Use of NewCBCEncrypterCloser rather than NewCBCEncrypter represents a commitment to call the Close() method of the returned BlockModeCloser.
func (*SecretKey) NewGCM ¶ added in v1.2.7
NewGCM returns a given cipher wrapped in Galois Counter Mode, with the standard nonce length.
This depends on the HSM supporting the CKM_*_GCM mechanism. If it is not supported then you must use cipher.NewGCM; it will be slow.
func (*SecretKey) NewHMAC ¶ added in v1.2.7
NewHMAC returns a new HMAC hash using the given PKCS#11 mechanism and key. length specifies the output size, for _GENERAL mechanisms.
If the mechanism is not in the built-in list of known mechanisms then the Size() function will return whatever length was, even if it is wrong. BlockSize() will always return 0 in this case.
The Reset() method is not implemented. After Sum() is called no new data may be added.
type Signer ¶ added in v1.2.7
type Signer interface { crypto.Signer // Delete deletes the key pair from the token. Delete() error }
Signer is a PKCS#11 key that implements crypto.Signer.

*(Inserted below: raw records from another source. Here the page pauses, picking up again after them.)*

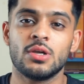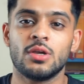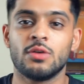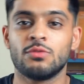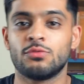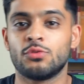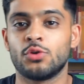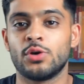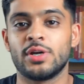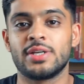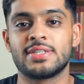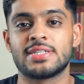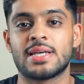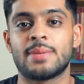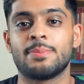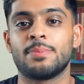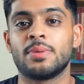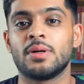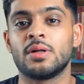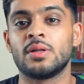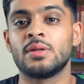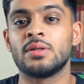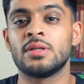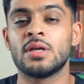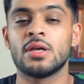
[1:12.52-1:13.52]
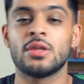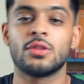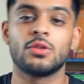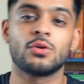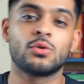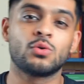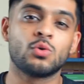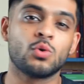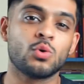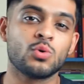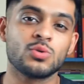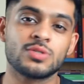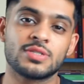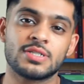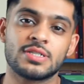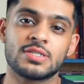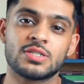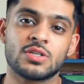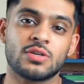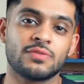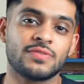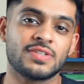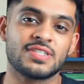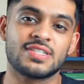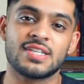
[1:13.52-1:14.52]
For example, the causes
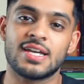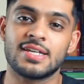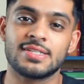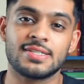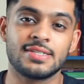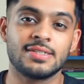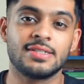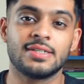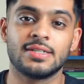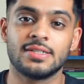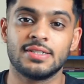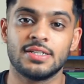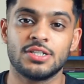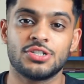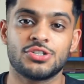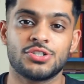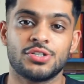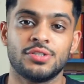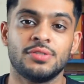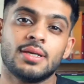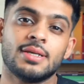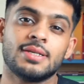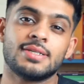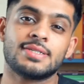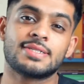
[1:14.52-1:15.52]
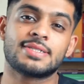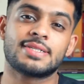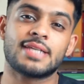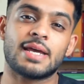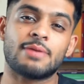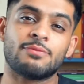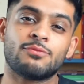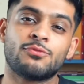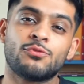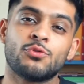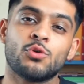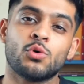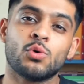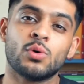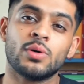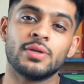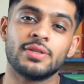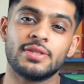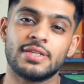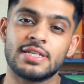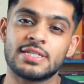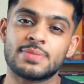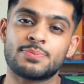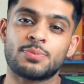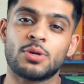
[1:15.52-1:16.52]
of a certain condition. Step four,
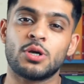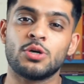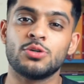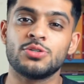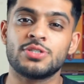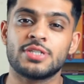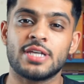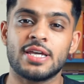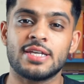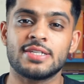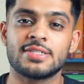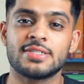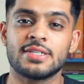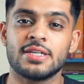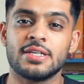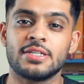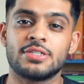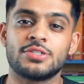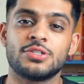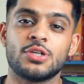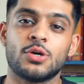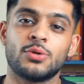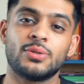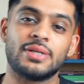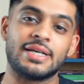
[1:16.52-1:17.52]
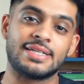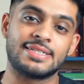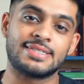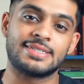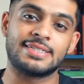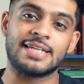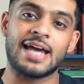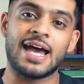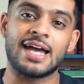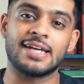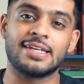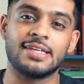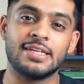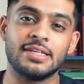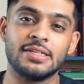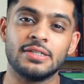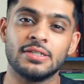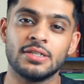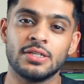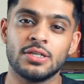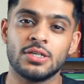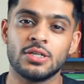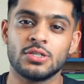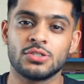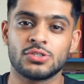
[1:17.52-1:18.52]
this process is known as tagging.
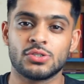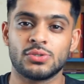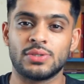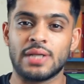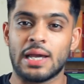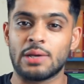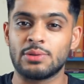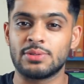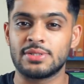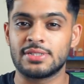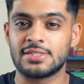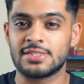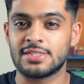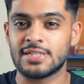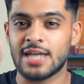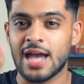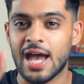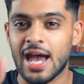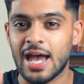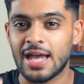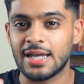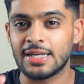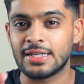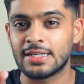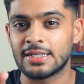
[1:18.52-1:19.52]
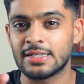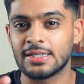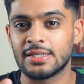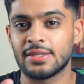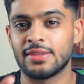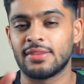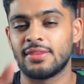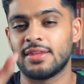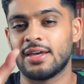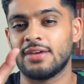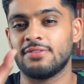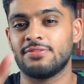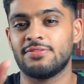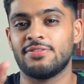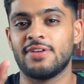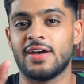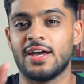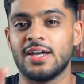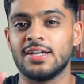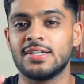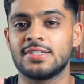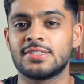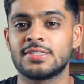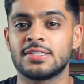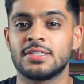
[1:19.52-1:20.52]
So now tag that
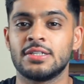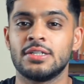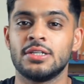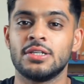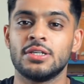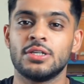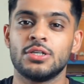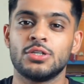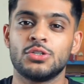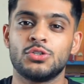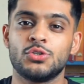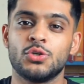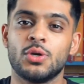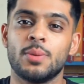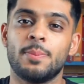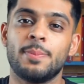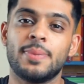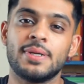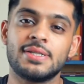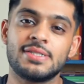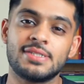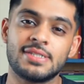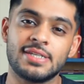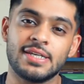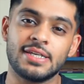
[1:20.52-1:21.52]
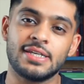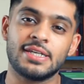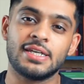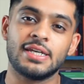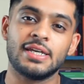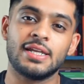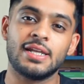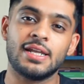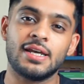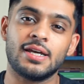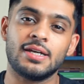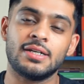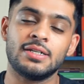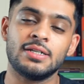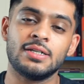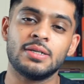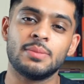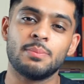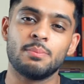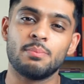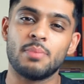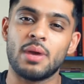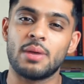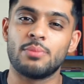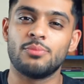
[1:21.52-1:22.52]
fact to a particular
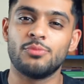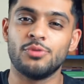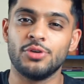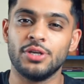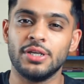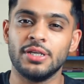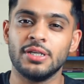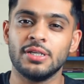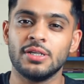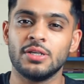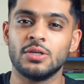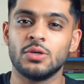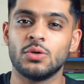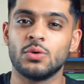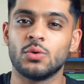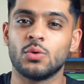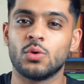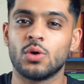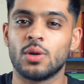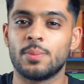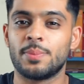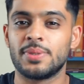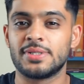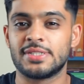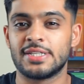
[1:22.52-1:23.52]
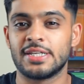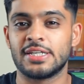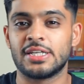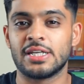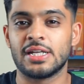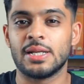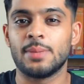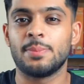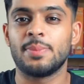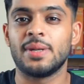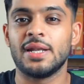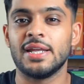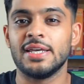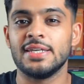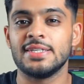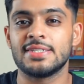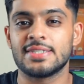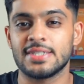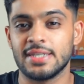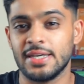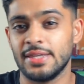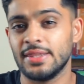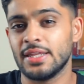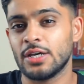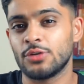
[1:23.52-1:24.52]
memory or a particular
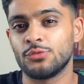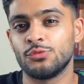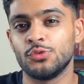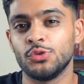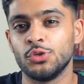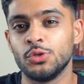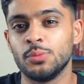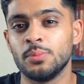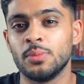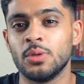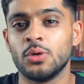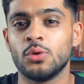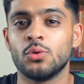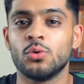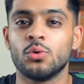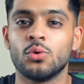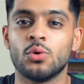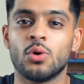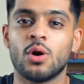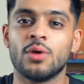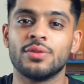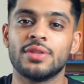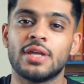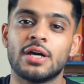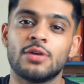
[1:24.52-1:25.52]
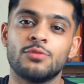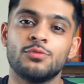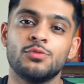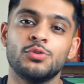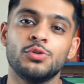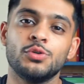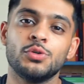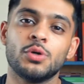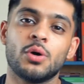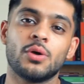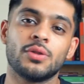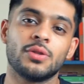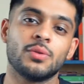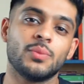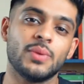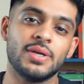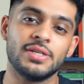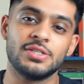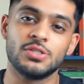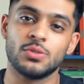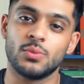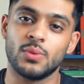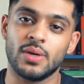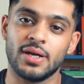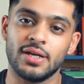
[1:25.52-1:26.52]
place in that room or on that route on the way
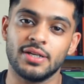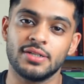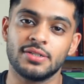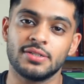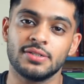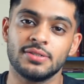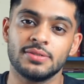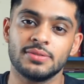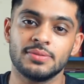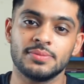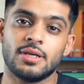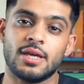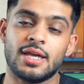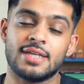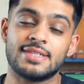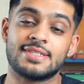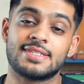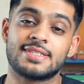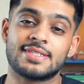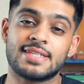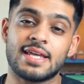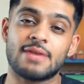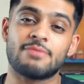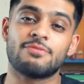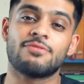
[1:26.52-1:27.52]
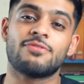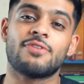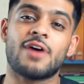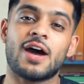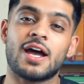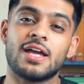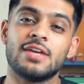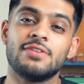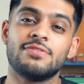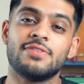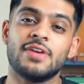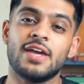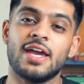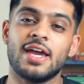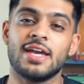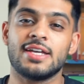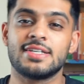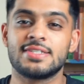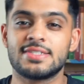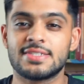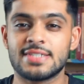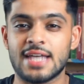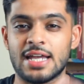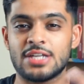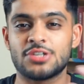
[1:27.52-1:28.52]
to work. And step five,
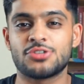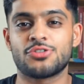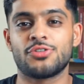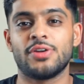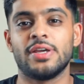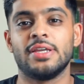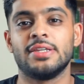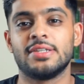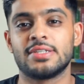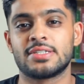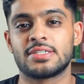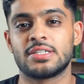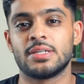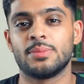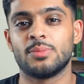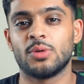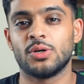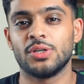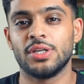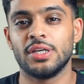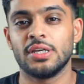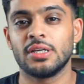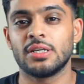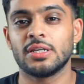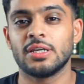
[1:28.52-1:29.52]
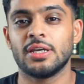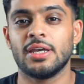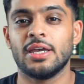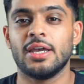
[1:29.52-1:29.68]
exaggerate this mnemonic.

type SignerDecrypter ¶ added in v1.2.7
type SignerDecrypter interface { Signer // Decrypt implements crypto.Decrypter. Decrypt(rand io.Reader, msg []byte, opts crypto.DecrypterOpts) (plaintext []byte, err error) }
SignerDecrypter is a PKCS#11 key implements crypto.Signer and crypto.Decrypter.
type SymmetricCipher ¶
type SymmetricCipher struct { // Possible key generation parameters // (For HMAC this varies between PKCS#11 implementations.) GenParams []SymmetricGenParams // Block size in bytes BlockSize int // True if encryption supported Encrypt bool // True if MAC supported MAC bool // ECB mechanism (CKM_..._ECB) ECBMech uint // CBC mechanism (CKM_..._CBC) CBCMech uint // CBC mechanism with PKCS#7 padding (CKM_..._CBC) CBCPKCSMech uint // GCM mechanism (CKM_..._GCM) GCMMech uint }
SymmetricCipher represents information about a symmetric cipher.
type SymmetricGenParams ¶
type SymmetricGenParams struct { // Key type (CKK_...) KeyType uint // Key generation mechanism (CKM_..._KEY_GEN) GenMech uint }
SymmetricGenParams holds a consistent (key type, mechanism) key generation pair.